ABSTRACT NAND flash memory has many advantages, including a small form factor, non-volatility, and high reliability. However, problems caused by physical limitations, such as asymmetric I/O latencies and outof-place updates, still need to be resolved. By using a probability of reference (PR) to select a candidate page as the victim page, this paper presents a novel buffer replacement algorithm called PR least recently used to enhance the flash memory performance. To predict whether a page may be referenced in the future, three variables are used to calculate a page's PR. In addition, we improve the performance overhead of the number of write operations, the hit ratio, and the runtime using a novel PR strategy. The algorithm is implemented and tested on the flash simulation platform Flash-DBSim. The results indicate that our algorithm provides improvements of up to 7% for the hit ratio with an improvement of up to 36.7% for the overall runtime compared with other approaches.
I. INTRODUCTION
During the past decades, flash memory has been used extensively because of its high reliability, small size, light weight, shock resistance, and power economy. Due to its advantageous features and decreasing price, NAND flash memory has been used to save the setting information in various devices, including in computers, personal digital assistants (PDA), and the BIOS of digital cameras. Flash memory does not lose the data when the device is powered down which has been used in the system's memory hierarchy [1] - [3] . Based on the advantages of flash memory, solid state disk (SSD) has become a popular choice in an enterprise computing environment. Flash memory is a type of bulk erase and out-of-place update media [4] - [7] . These characteristics provide improvements for the buffer replacement algorithm in the flash memory [8] , [9] .

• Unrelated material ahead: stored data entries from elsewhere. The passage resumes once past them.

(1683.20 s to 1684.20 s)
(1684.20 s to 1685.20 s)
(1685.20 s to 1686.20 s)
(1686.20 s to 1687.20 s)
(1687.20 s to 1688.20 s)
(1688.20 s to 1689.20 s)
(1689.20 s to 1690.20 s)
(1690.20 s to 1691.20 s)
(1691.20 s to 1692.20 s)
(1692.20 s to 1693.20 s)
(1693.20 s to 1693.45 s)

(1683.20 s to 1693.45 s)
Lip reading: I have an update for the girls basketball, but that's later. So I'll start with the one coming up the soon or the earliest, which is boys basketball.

Traditional buffer replacement algorithms are designed for disk and are not suitable for NAND flash memory [10] . These disk-oriented buffer replacement algorithms are based on the same latency as for read and write operations. Applying these traditional disk-oriented buffer replacement algorithms directly to flash memory does not result in the advantages of flash memory and is not conducive to the capability of NAND flash memory. When using flash memory, it is very important to redesign the flash-oriented buffer replacement algorithm [11] - [14] .
Many current NAND flash-based buffer replacement algorithms have focused on decreasing the number of write operations, improving the hit ratio. These algorithms modify the Least Recently Used (LRU) algorithm [15] . When a page has recently been referenced, LRU has a higher likelihood of being referenced in the future. This is the base of the LRU algorithm. However, these algorithms ignore certain information, such as the reference locality and the reference times of the pages. This information can be used to further improve the flash performance [16] .

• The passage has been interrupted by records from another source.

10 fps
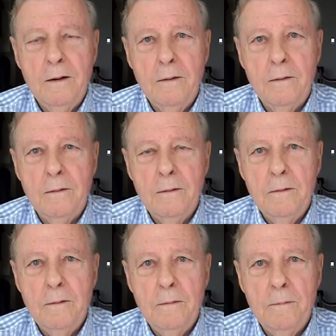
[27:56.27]
Like, how did you
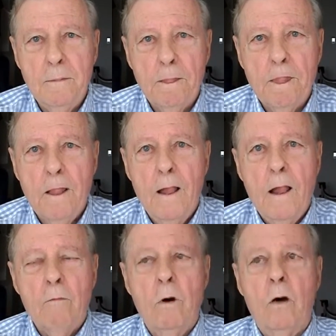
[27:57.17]
get from wherever you
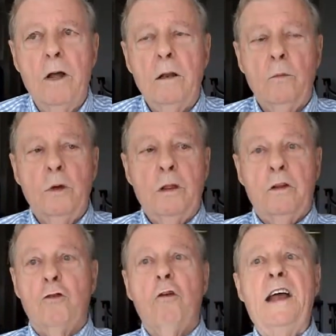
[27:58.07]
were? You know? Well,
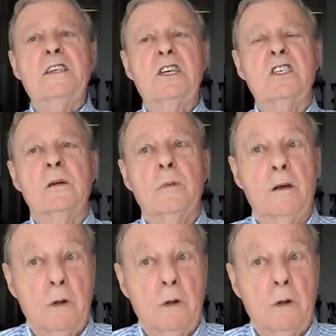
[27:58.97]
the train system,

In this study, a novel flash-based buffer replacement algorithm called PR-LRU (Probability of Reference LRU) has been presented to solve the asymmetric I/O cost. We use a reference probability to predict the possibility that a page is referenced in the future. A page's reference probability is calculated using three variables, namely the reference times, the number of reference pages from the last to the penultimate references, and the number of reference pages from the first to the last reference. Moreover, a victim LRU list provides an additional chance for the page to be stored in the flash memory.
The remainder of this article is structured as follows. The related works in this field is introduced in Section 2 prior to describing the proposed buffer replacement algorithm PR-LRU in Section 3. In section 4, the detailed analysis of the simulation experiment and the results are described using various traces while Section 5 provides the conclusion and outlines our future work.
II. RELATED WORKS
Flash memory has many disadvantages including asymmetric I/O latencies, not-in-place updates, and a slow erase operation. Table 1 shows the latency of DRAM and NAND flash memory in I/O operations. This shows that the flash write operation requires more time than the read operation and that DRAM does not require the erase operation. In addition, due to the physical features of the NAND flash, the number of erase operations is limited to within the range of 10,000 to 1,000,000 [17] - [19] . The erase operation in the flash memory does not consist of a single byte but a fixed block and the write operation must be performed in a blank area. If the target area has already been used, it must be erased before it can be re-written. The read operations require less latency than the write/erase operations. Due to the flash memory's asymmetric I/O latencies, current algorithms have focused on reducing the number of write operations.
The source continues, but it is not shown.